Stored items
+++++
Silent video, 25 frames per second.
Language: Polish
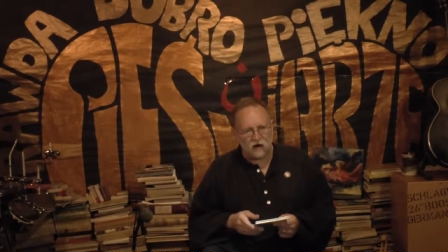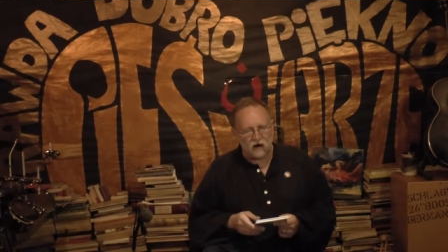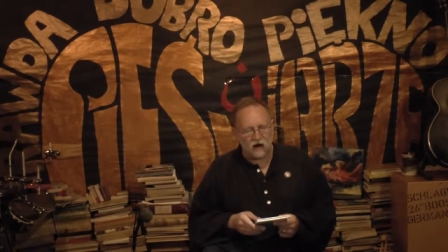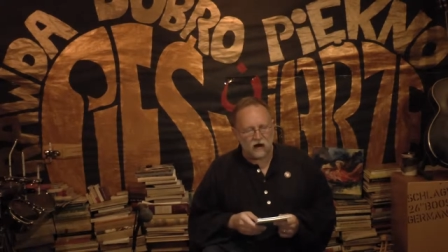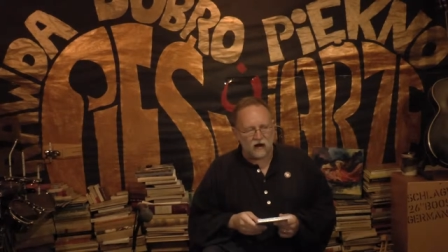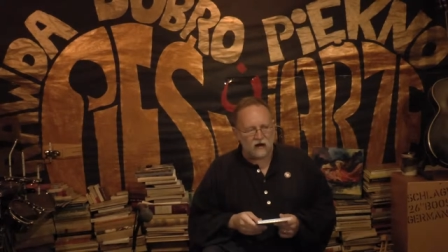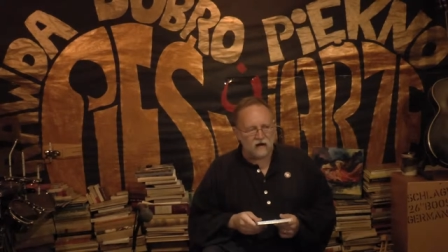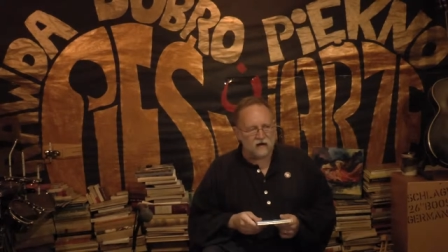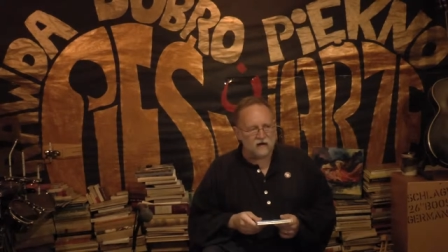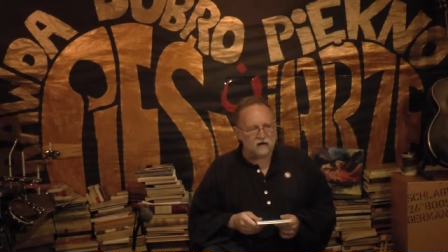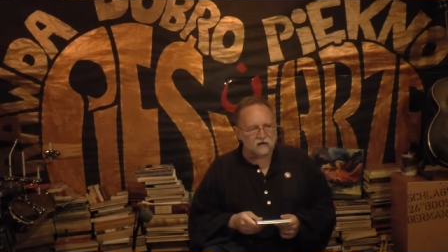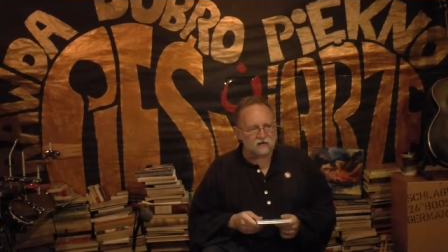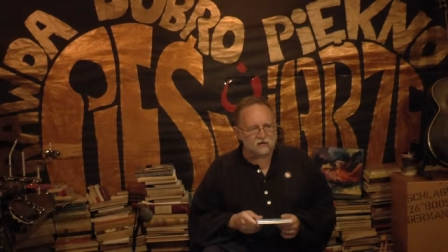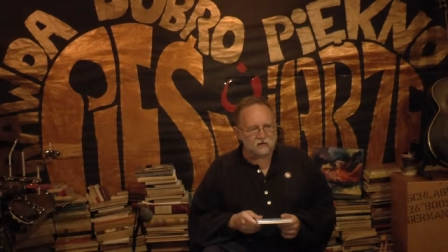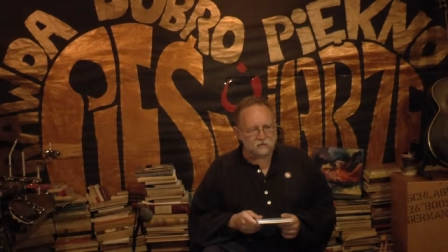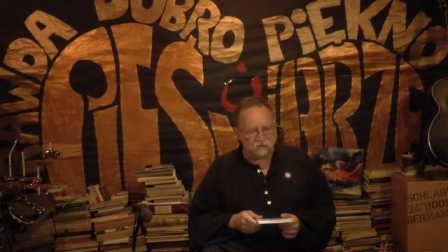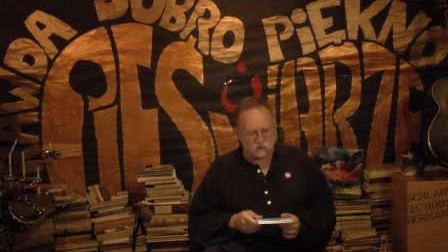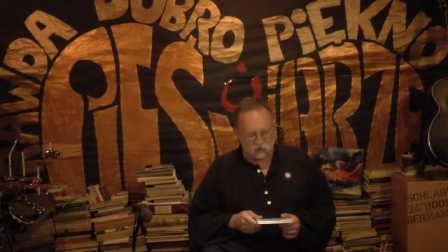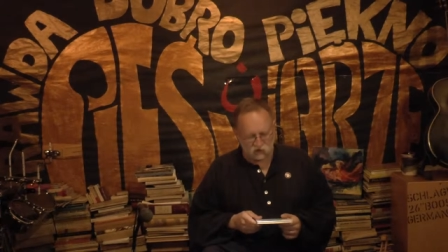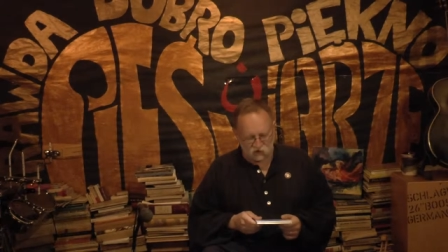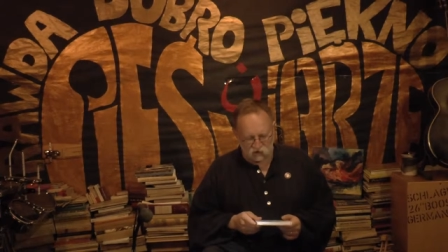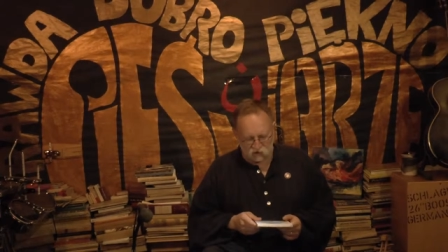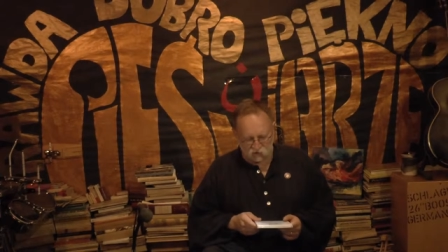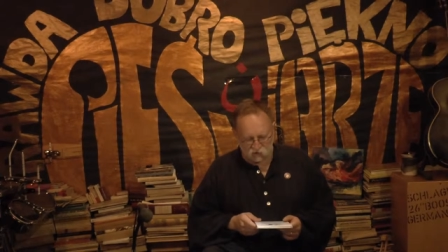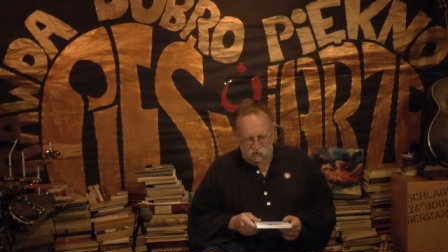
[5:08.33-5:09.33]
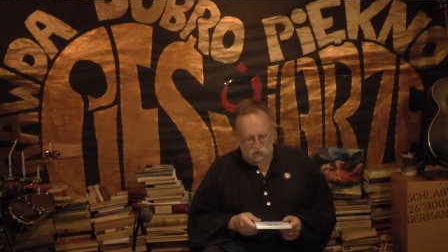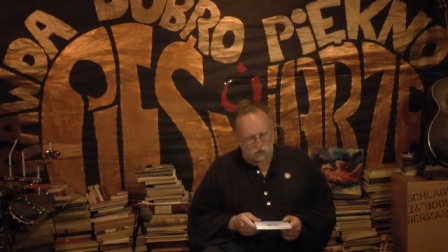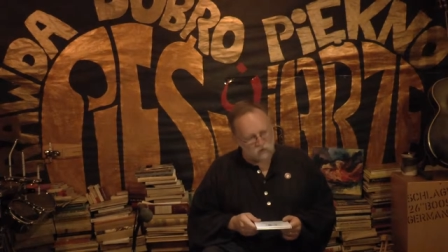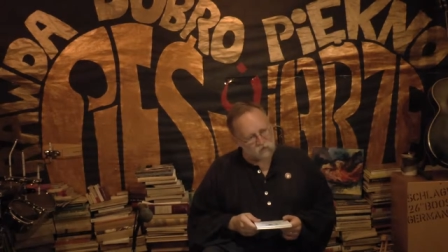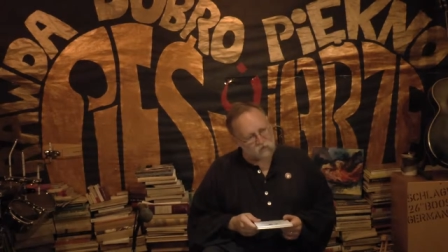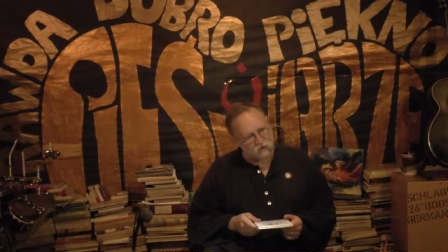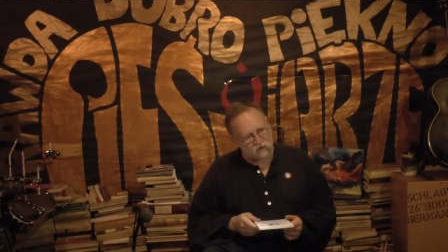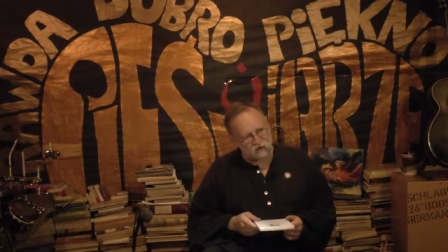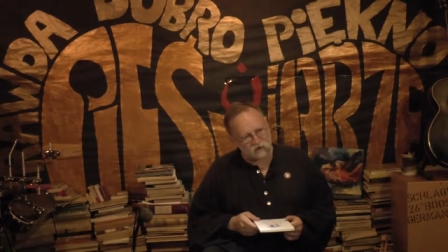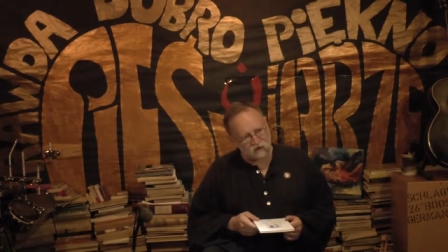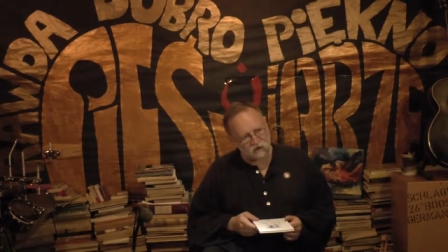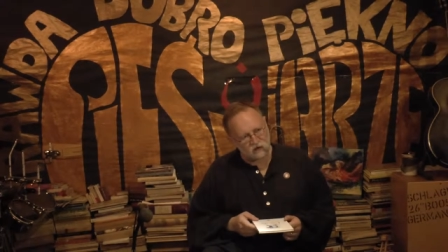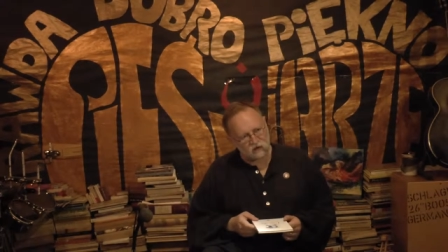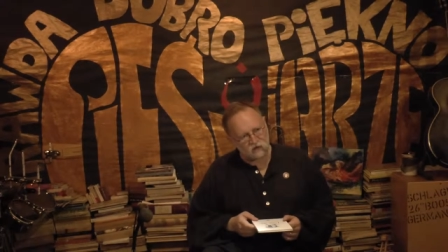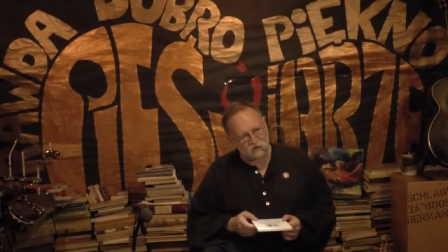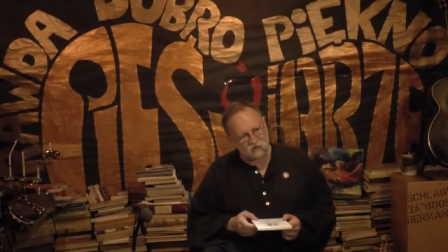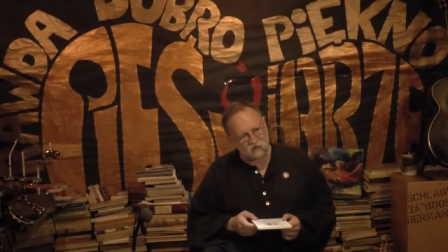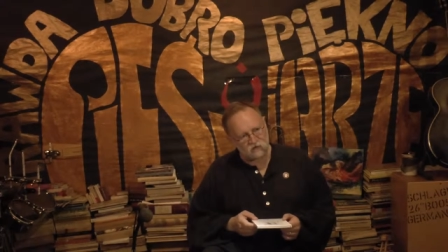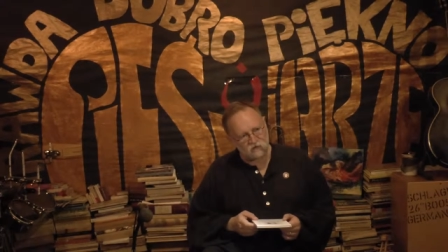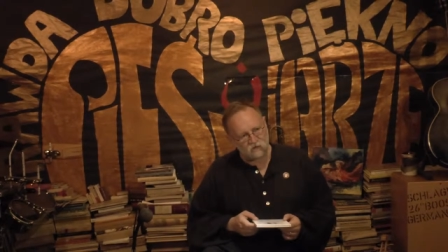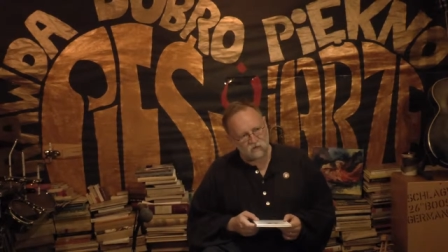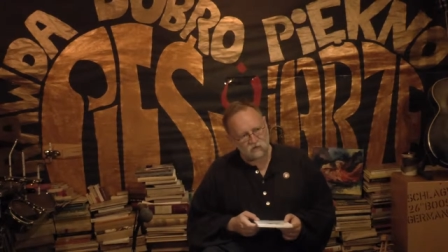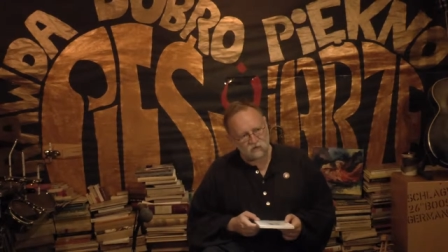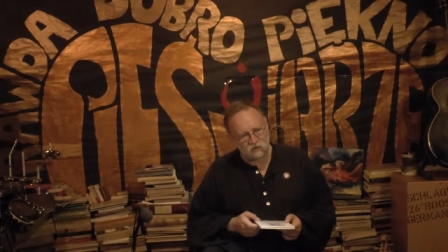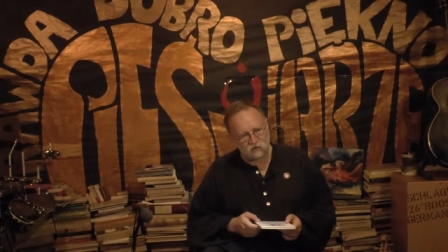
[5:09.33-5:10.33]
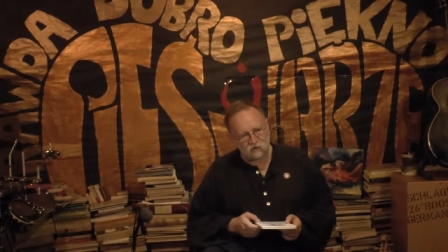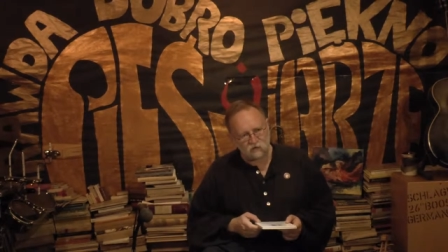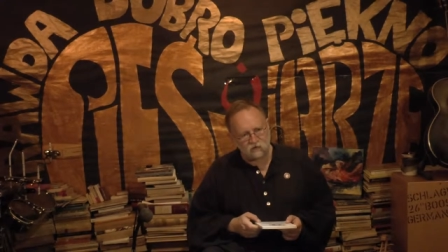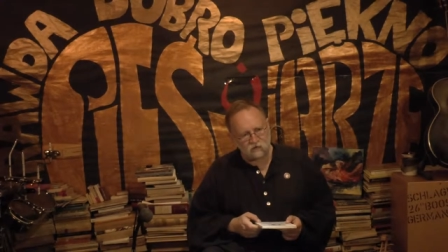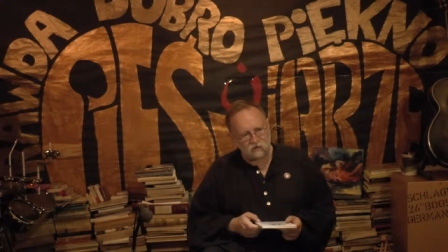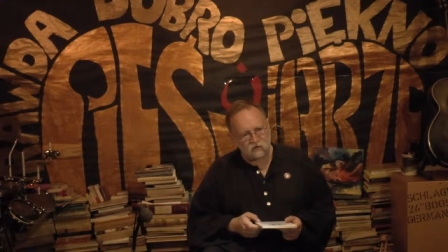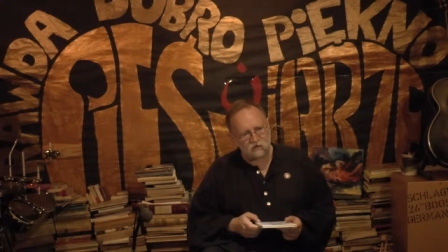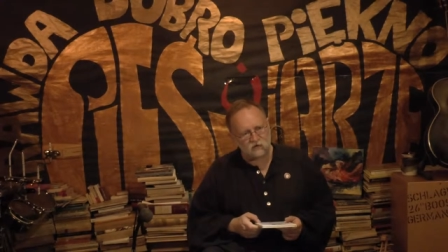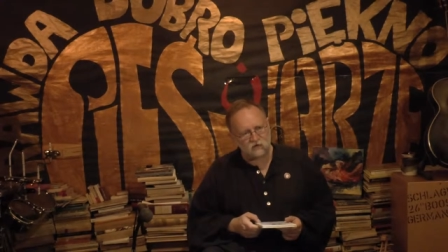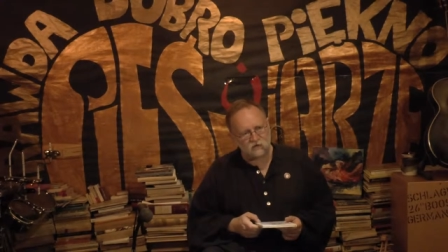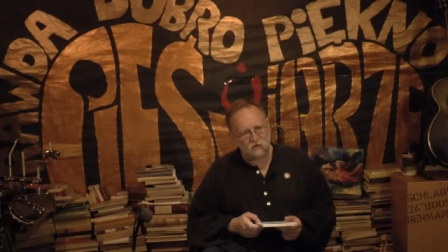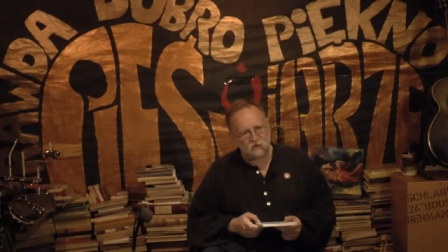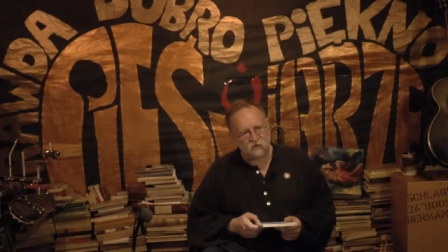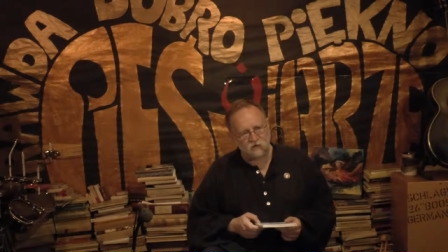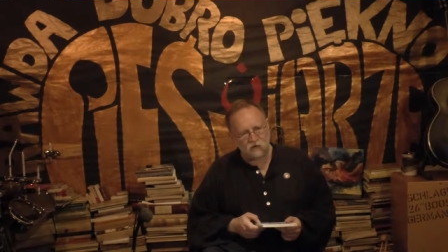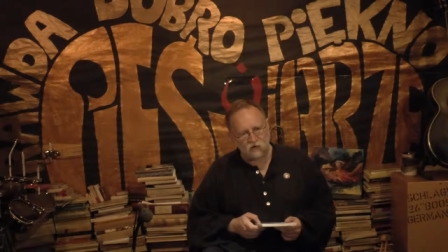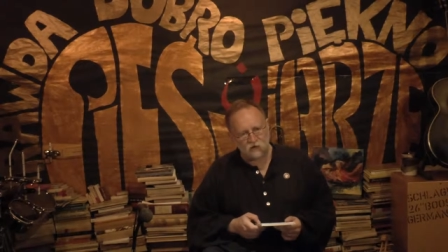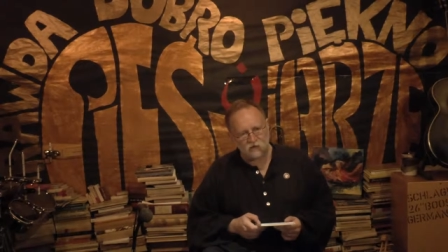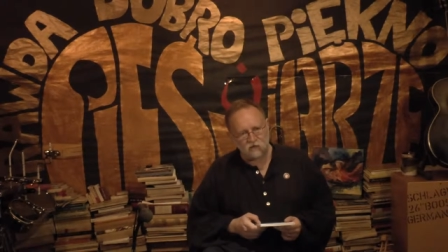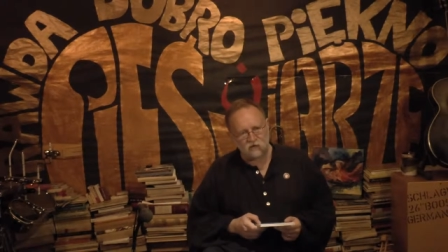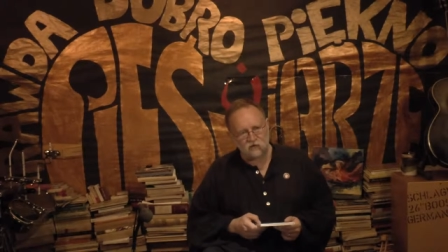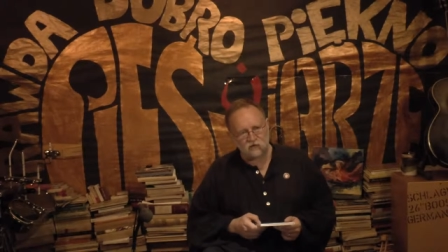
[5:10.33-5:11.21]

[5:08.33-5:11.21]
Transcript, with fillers: ale jak się przyjrzymy dokładnie jego żywotowi,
+++++
* _ACTIVITY_:
Could you reproduce exactly the lines from the one containing "Language: Polish" through the last line of the records, both included, leaving out the pictures?

* _RESPONSE_:
Language: Polish
[5:08.33-5:09.33]
[5:09.33-5:10.33]
[5:10.33-5:11.21]

[5:08.33-5:11.21]
Transcript, with fillers: ale jak się przyjrzymy dokładnie jego żywotowi,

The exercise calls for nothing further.